_What needs to be done_.
Copy the data that follows exactly. Include no pictures.

_Given data_.
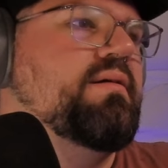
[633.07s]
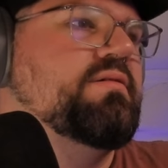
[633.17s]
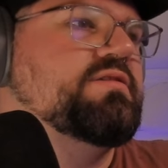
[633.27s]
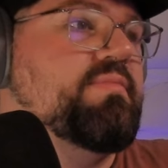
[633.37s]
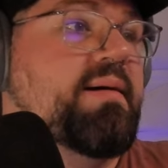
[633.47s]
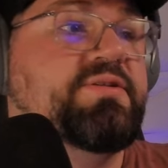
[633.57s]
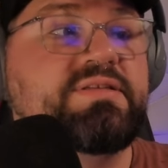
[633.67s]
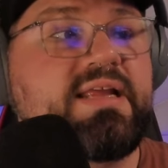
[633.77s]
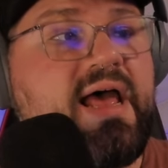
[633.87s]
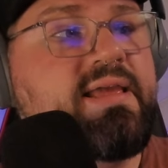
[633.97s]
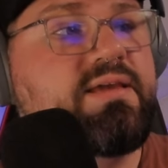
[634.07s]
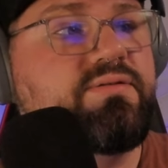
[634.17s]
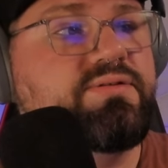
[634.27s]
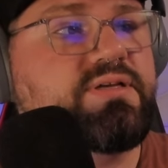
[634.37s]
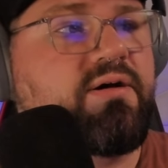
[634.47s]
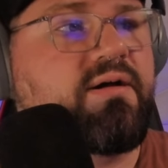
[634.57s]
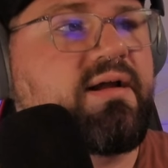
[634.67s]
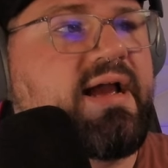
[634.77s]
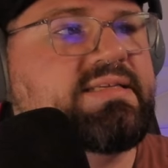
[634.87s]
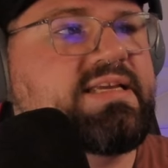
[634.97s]
Some options that I use
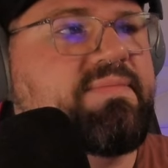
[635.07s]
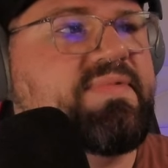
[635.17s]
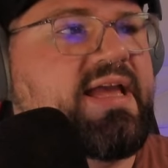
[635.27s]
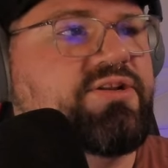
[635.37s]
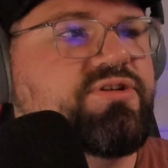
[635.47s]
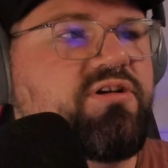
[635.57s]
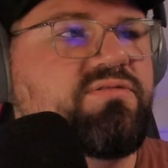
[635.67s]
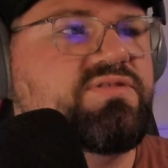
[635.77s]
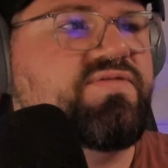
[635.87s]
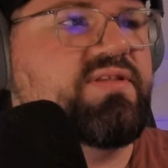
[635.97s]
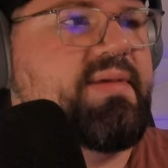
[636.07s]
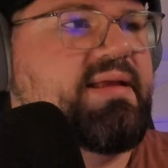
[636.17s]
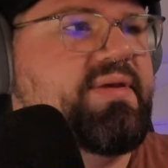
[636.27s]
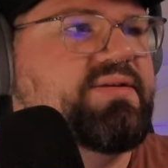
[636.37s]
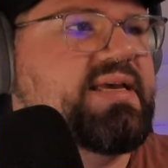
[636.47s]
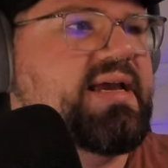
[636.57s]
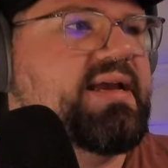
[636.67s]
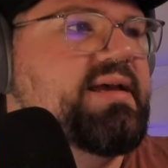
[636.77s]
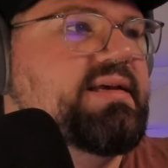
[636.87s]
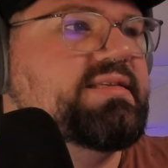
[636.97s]
are I skip the intros for the main music,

_Exercise result_.
[633.07s]
[633.17s]
[633.27s]
[633.37s]
[633.47s]
[633.57s]
[633.67s]
[633.77s]
[633.87s]
[633.97s]
[634.07s]
[634.17s]
[634.27s]
[634.37s]
[634.47s]
[634.57s]
[634.67s]
[634.77s]
[634.87s]
[634.97s]
Some options that I use
[635.07s]
[635.17s]
[635.27s]
[635.37s]
[635.47s]
[635.57s]
[635.67s]
[635.77s]
[635.87s]
[635.97s]
[636.07s]
[636.17s]
[636.27s]
[636.37s]
[636.47s]
[636.57s]
[636.67s]
[636.77s]
[636.87s]
[636.97s]
are I skip the intros for the main music,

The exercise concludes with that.